観光地はシーズンオフで、閑散とした倉敷=写真で散策
普通列車の旅が好きだ。途中下車が自由だし、距離によっては2日間、3日間と有効期限があるので、乗車券だけで2倍楽しめるからだ。
広島から岡山に向かう。ふらり倉敷で降りてみた。観光地の倉敷は1年間を通して、観光客が訪れるものだと思い込んでいた。
倉敷駅前から、商店街を通り、掘割が売り物の「美観地区」への人の流れが全くなかった。過去においては、行きかう人の流れで、ごく自然に倉敷川に出られた。今回は通りを間違え、案内板をみたり、地元の人に道を訊いたりしながら、遠回りしてやってきた。
12月半ばだと、なぜこうも観光客がいないのか。不思議だった。冬の北海道や北陸など、雪国に観光客が奪われているのか。
うるさい観光客がいなくて、のびのび川の情感が楽しめそうだ。
日本酒の「地酒」ブームだが、人通りが途切れるし、昼間から飲み屋に入るひともいないようだ。店内には、客の気配がなさそうだ。
こちらも昼間から酒を飲む趣味などないし、隣のそば屋に入った。これほど愛想の良い、観光地の飲食店はないと思えた。
むろん、店内には他のお客は誰もいない。
倉敷の美観地区でも、最大の撮影スポットである。川舟も動いていなければ、橋の上に時たましか、人がこない。犬を連れた、太ったおばさんがやってきた。
近景で撮ると、良い絵にはならないだろう。
この程度で、ちょうど良い。
観光地に来て暇つぶしでもないが、コーヒーでも飲もうかな、と思った。この時に、若者のカップルが通りかかった。
どうみても観光客ではないな。
別段、観光客を撮影に来たわけじゃない。
写真に若さが取りこめる、よい被写体だ。
「中橋」に近づいた。あの太った犬を連れたおばさんが再びやってきた。手前の欄干から身を出している。ずっーと止まっている。
「撮影にはじゃまだな。絵にならないな」
それでも、無人の写真よりも、良いか、と妥協してしまう。
高価なカメラを2台据えている、おじさんがいた。三脚を立てて、本格的だ。
ひたすら川面を狙っている。「人通り」そんなことは意識外で、期待もしていないようだ。
真似て、撮ってみた。
「人物がいない写真は、冬となると、なおさら寒々として味気ないな」
もしや、あのおじさんはカメラを見せびらかせていたのかな。
露天商の兄ちゃんは、独壇場だ。美観地区に唯一、路上に商品を並べた店だった。商いが成立せず、あきらめ顔である。

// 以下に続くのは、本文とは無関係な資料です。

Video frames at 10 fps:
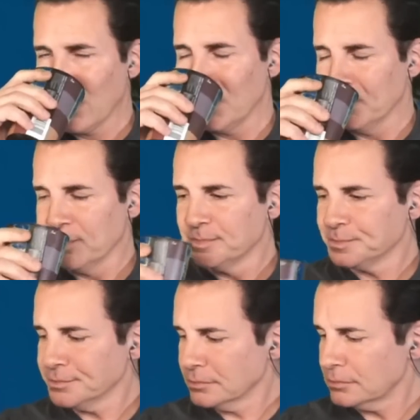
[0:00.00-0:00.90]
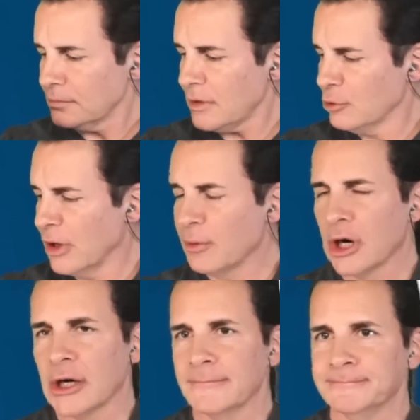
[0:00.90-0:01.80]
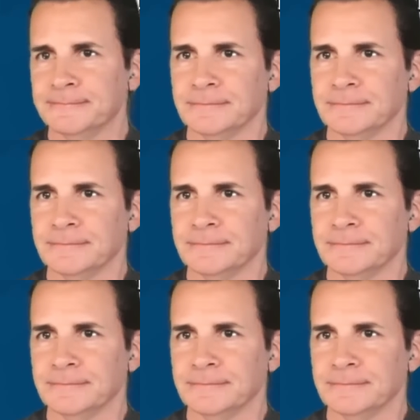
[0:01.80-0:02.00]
Mm-hmm. Great work. A friend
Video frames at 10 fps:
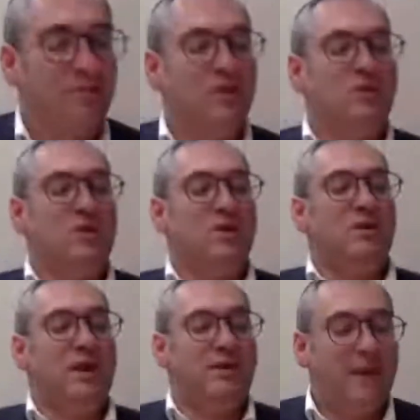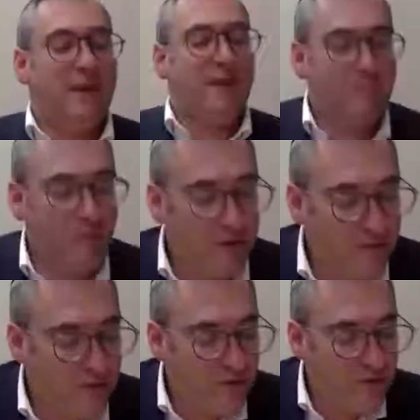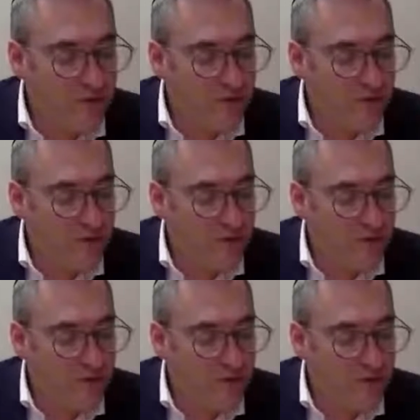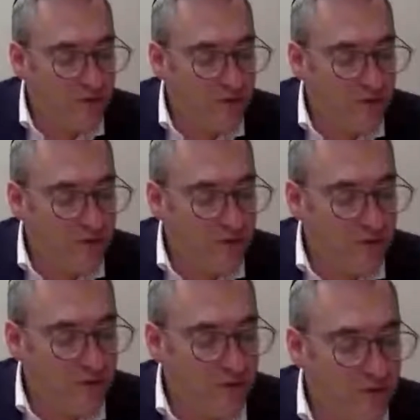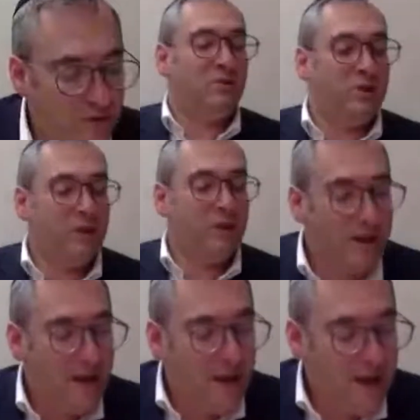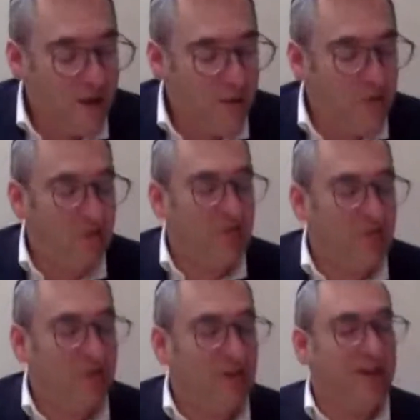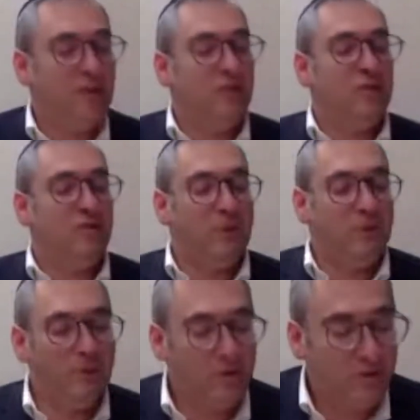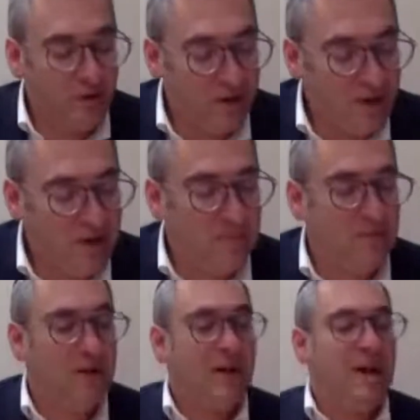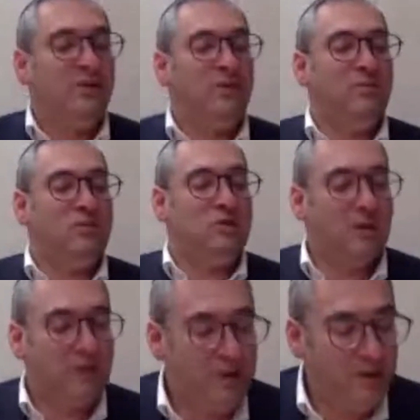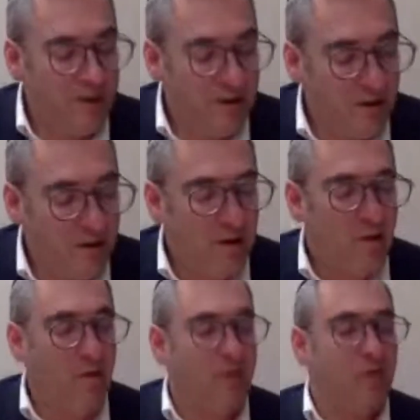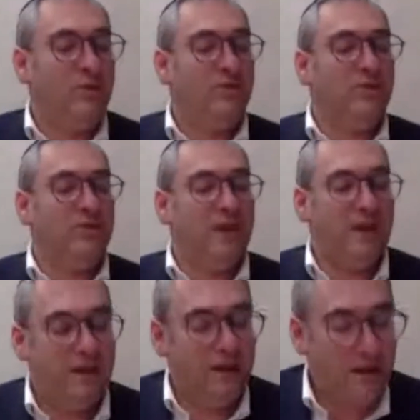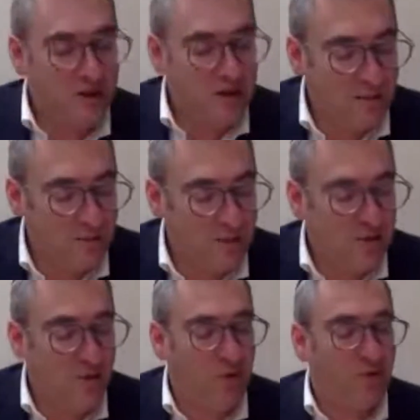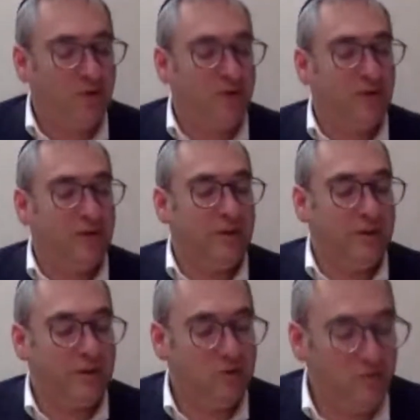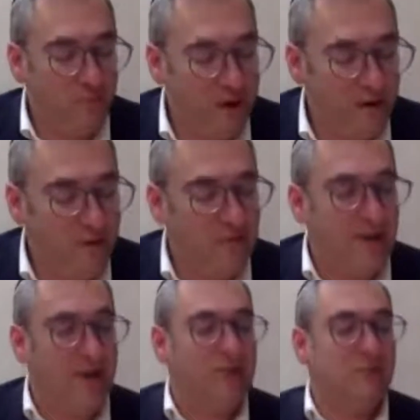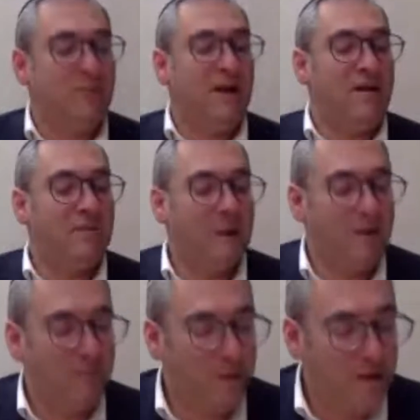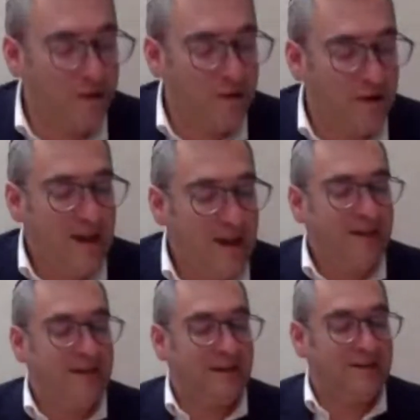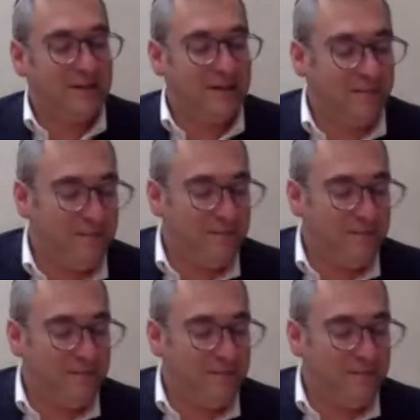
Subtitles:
says to Moshe, at that point, Pharaoh's not going to listen to you when you give him this warning, in order so that I can increase my wonders on Egypt. So Moshe and Aaron did, like all the wonders that Hashem told that they should do to Pharaoh, and Hashem hardened Pharaoh. He did not send them.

しかし、生活がかかっているのだろう、なおも粘っていた。
美術館の前に、ちゃりで通過していく、地元のお姉さん。
入館者がいなくても、塀のなかに館外整理のおじさんが一人立っていた。
「やることは殆どないし、掃除も終わったし。第一汚れないし。まだ、10分しか経っていないのか」
という顔で、腕時計を見ている。そんなふうにも思えた。
1日の労働時間が長く感じるだろうな。
このカップルがもっと川岸を歩いてくれたら……。倉敷川が取り込めたのに。
対岸をじっと見る。人が歩いているが、此岸(こちら)から回り込むほどでもない。
やってきた観光客が、入り口の奥を横目で見ながら通り過ぎていく。
店名を書きとめておかなかったので、どんな扱いの店かもわからない。
店主か? 立ち話ちゅうだった。
「今橋」へとやってきた。
観光シーズンならば、川舟が橋を潜る。
いまは、あの情景がなかった。
船頭さんはきっとわが家で団らんを楽しんでいることだろう。
「冬場は良いね。楽ができて。人疲れしないし」
そんな心境かもしれない。
冬の落葉の樹木が、美観を削(そ)いでいるとは思えない。
20代らしき女性がやっていた。
まわりには煩わしい人垣はいないし。
彼女たちは語り、楽しんでいる。
細い路地をのぞき見ても、観光シーズンの倉敷の人影がないだけに、
街には奥行きの味わいがあった。
道路に溢れる観光客がいないから、下校する女子学生は3列に並んで、自転車で行く。
1年間でも、こうしたことができるのは、おおかた冬場の一時期だけかもしれない。
明るく楽しそうに会話しながら、通り過ぎて行った。
招き猫も、お客が呼び込めない。
「ご利益はなさそうだ」
猫自身が嘆(なげ)いているようにも思える。
閑散とした、アーケード街を通り、駅に向かう。
観光地で、静かな旅ができたな。